To complete this task, print all the data below exactly but leave out the images.

Stored items
━━━━━━━━━━━━━━━━━━━━
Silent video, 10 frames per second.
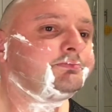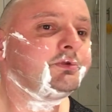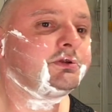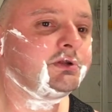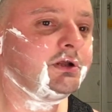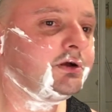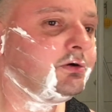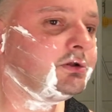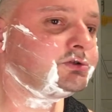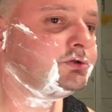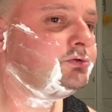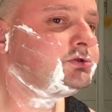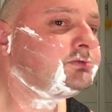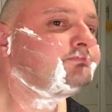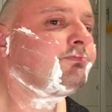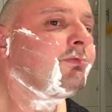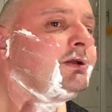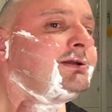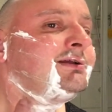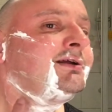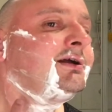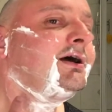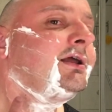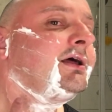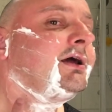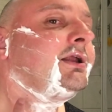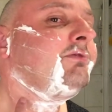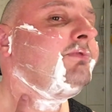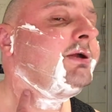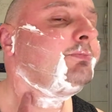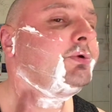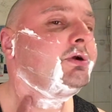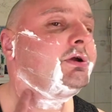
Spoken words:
It's called snus. And I got a vapor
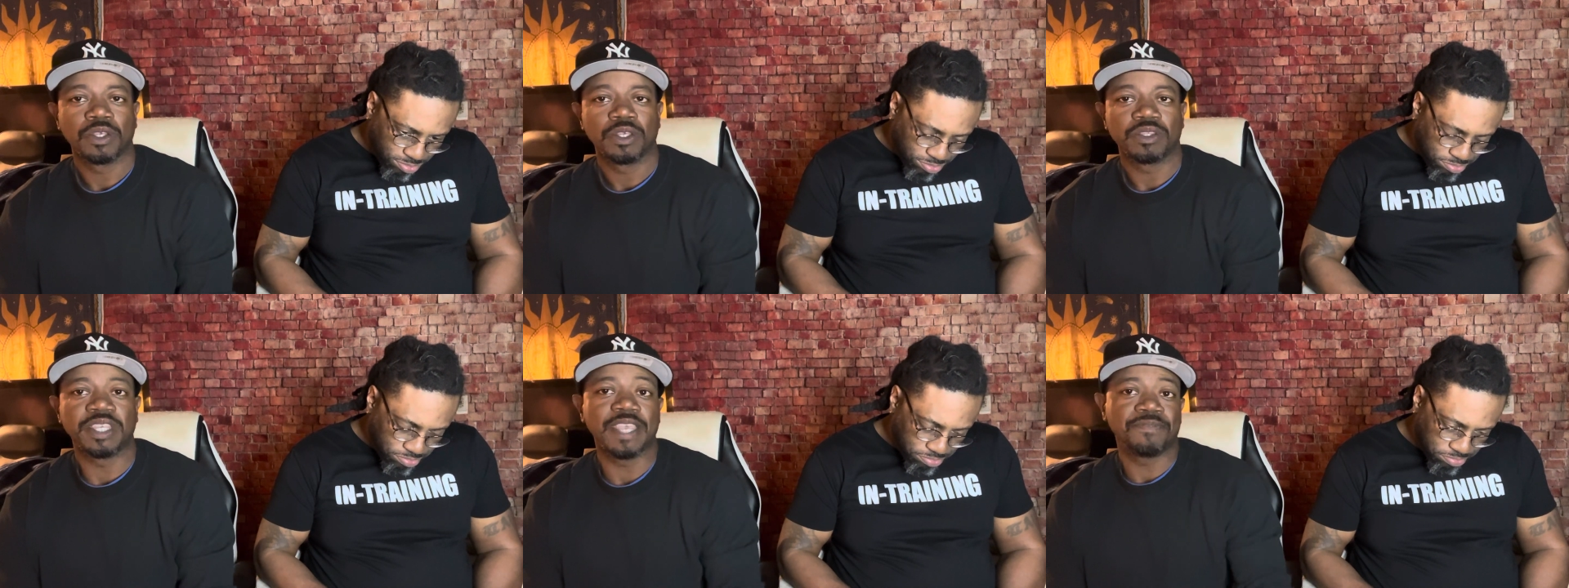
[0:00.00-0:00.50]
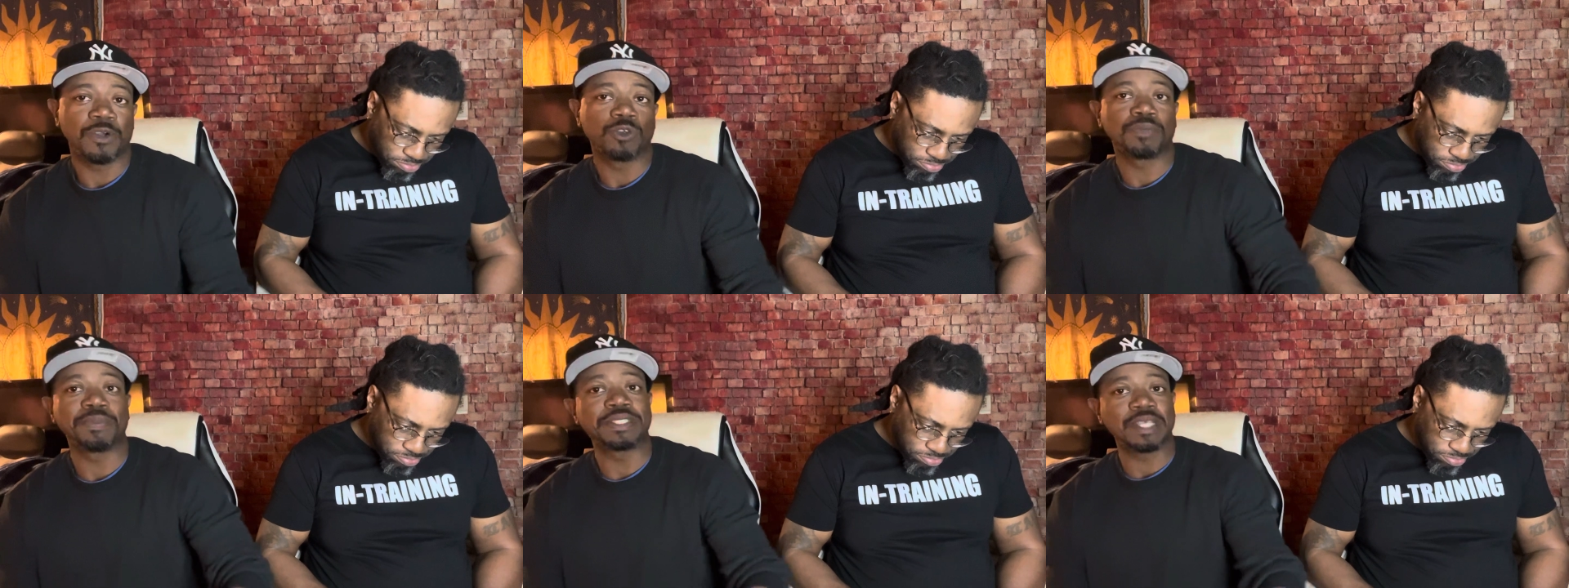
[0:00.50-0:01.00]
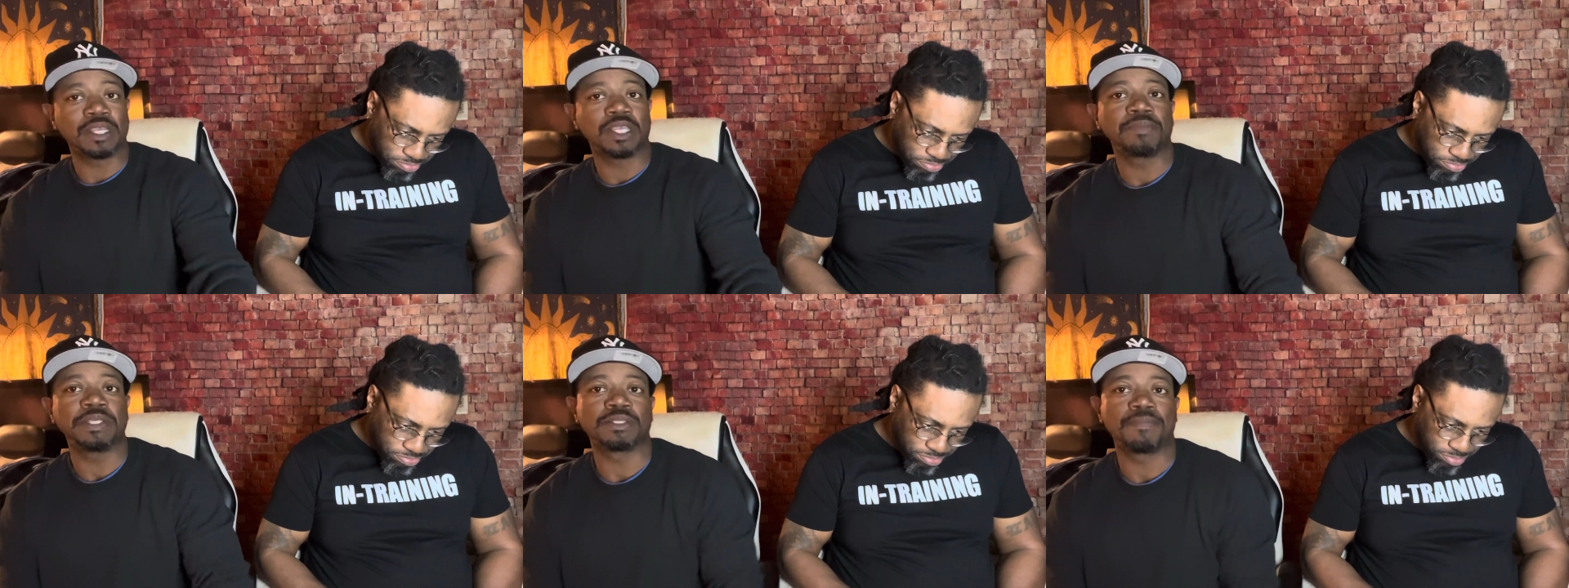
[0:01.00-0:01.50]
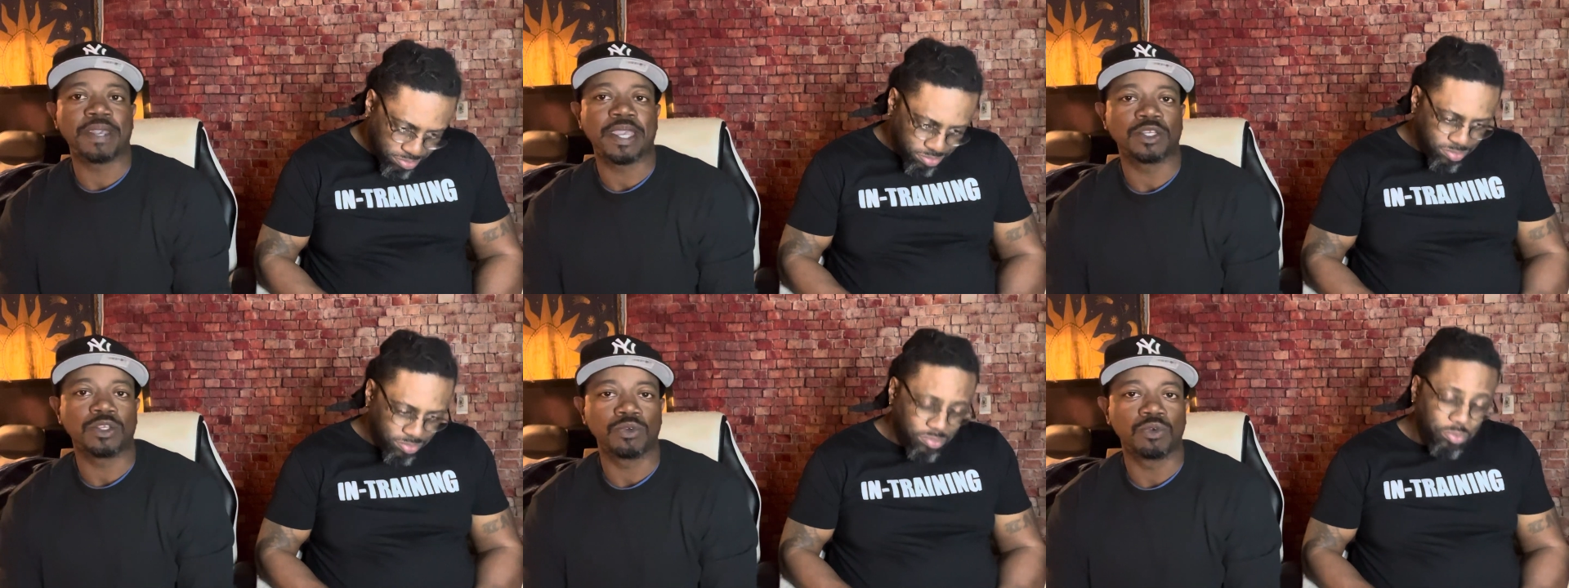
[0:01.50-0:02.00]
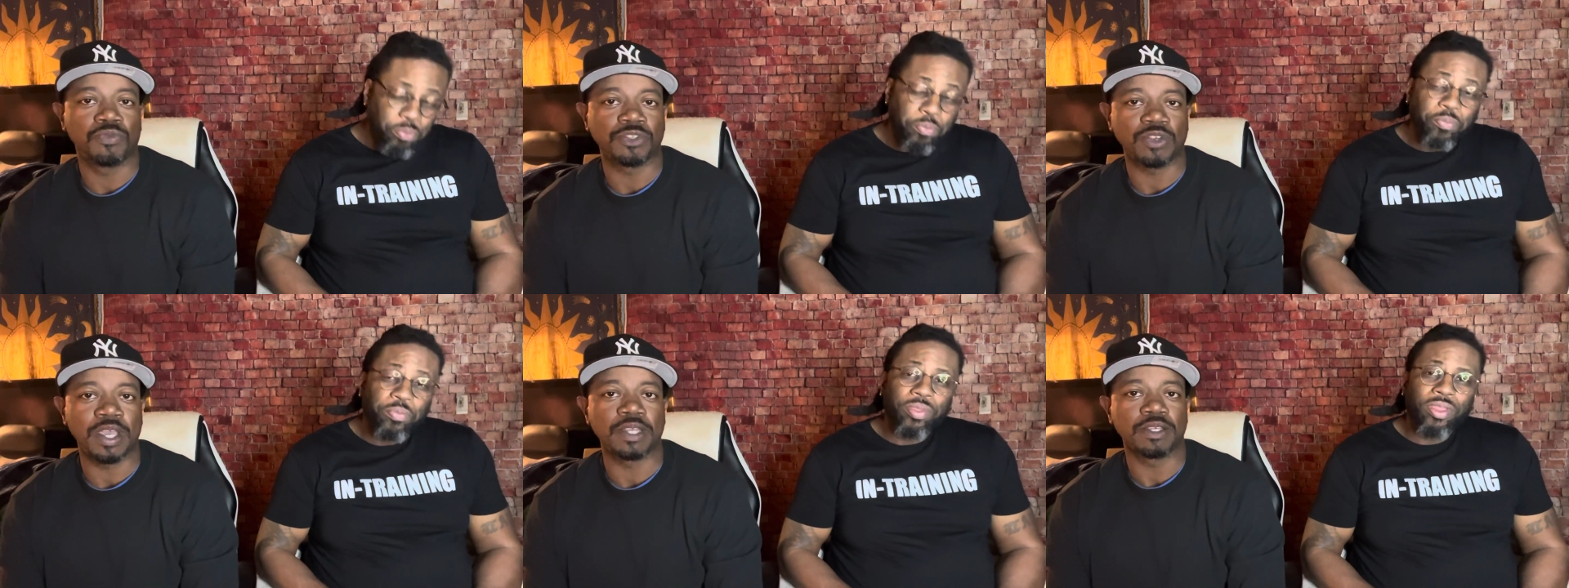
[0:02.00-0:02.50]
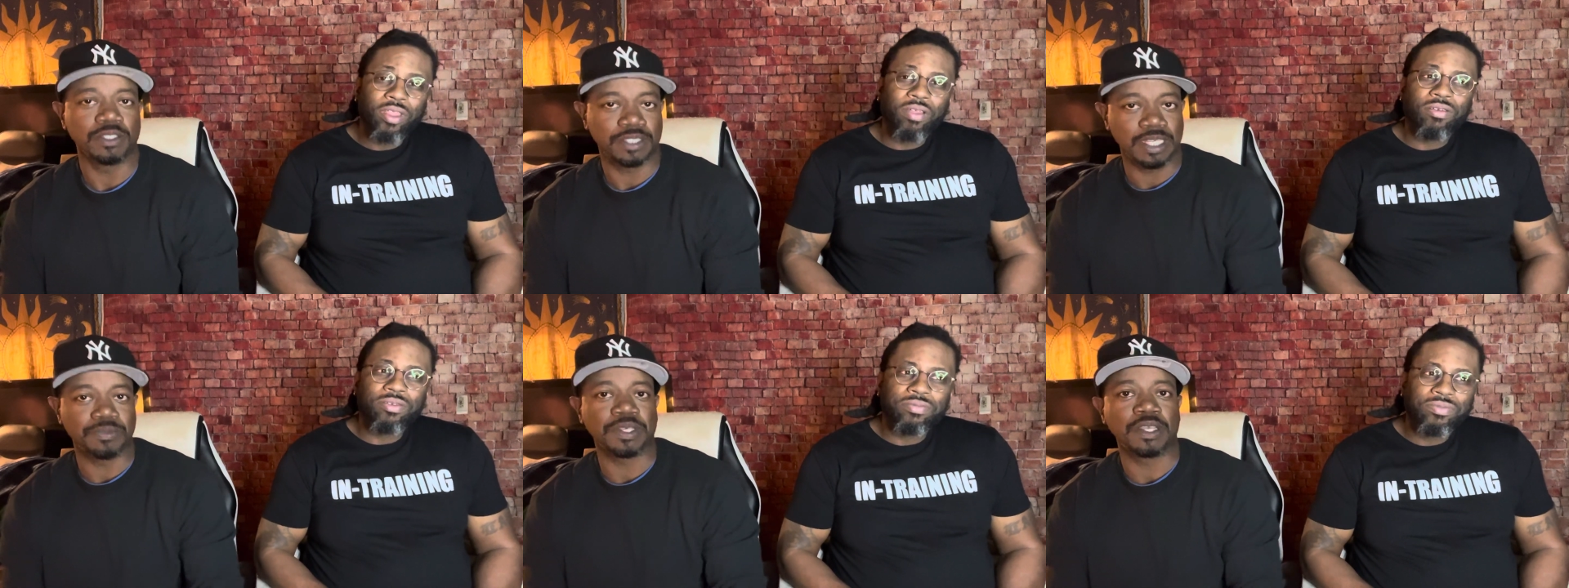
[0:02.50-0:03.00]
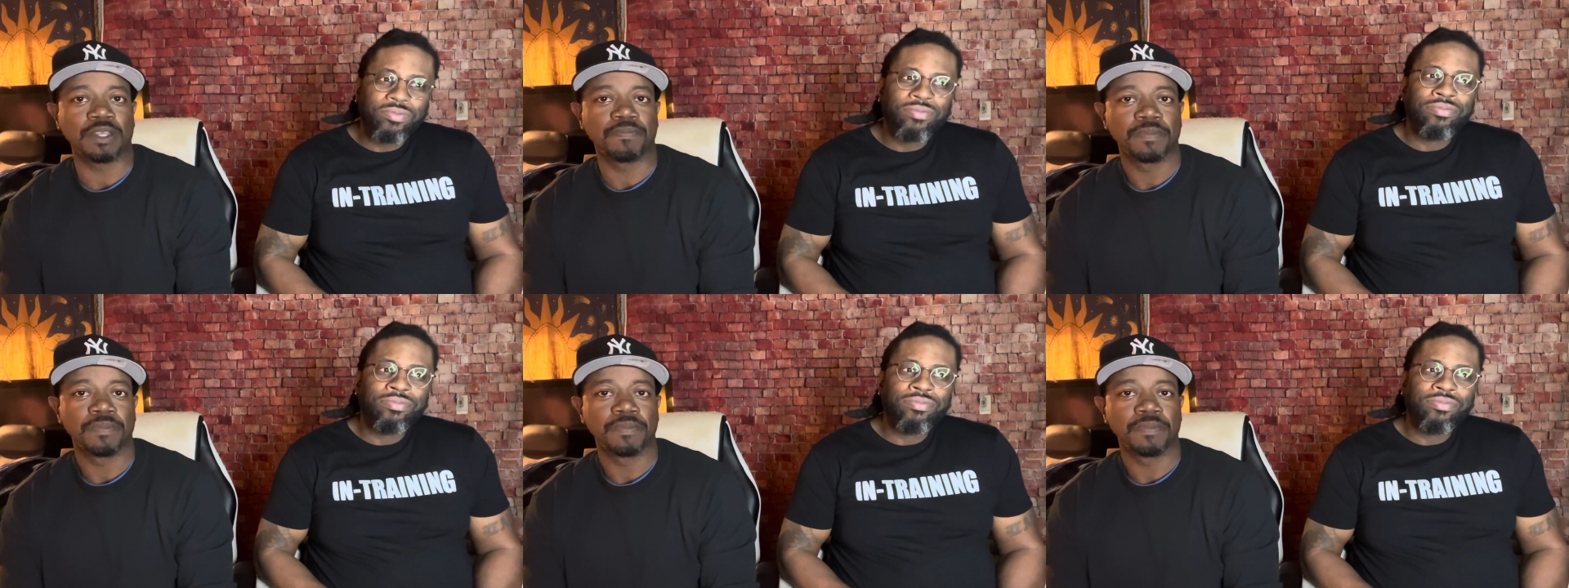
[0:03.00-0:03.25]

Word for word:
Speaker 1: Then folks would be telling him he's a bad dude for trying to, you see what I'm saying?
━━━━━━━━━━━━━━━━━━━━
→ Result:
Silent video, 10 frames per second.
Spoken words:
It's called snus. And I got a vapor
[0:00.00-0:00.50]
[0:00.50-0:01.00]
[0:01.00-0:01.50]
[0:01.50-0:02.00]
[0:02.00-0:02.50]
[0:02.50-0:03.00]
[0:03.00-0:03.25]

Word for word:
Speaker 1: Then folks would be telling him he's a bad dude for trying to, you see what I'm saying?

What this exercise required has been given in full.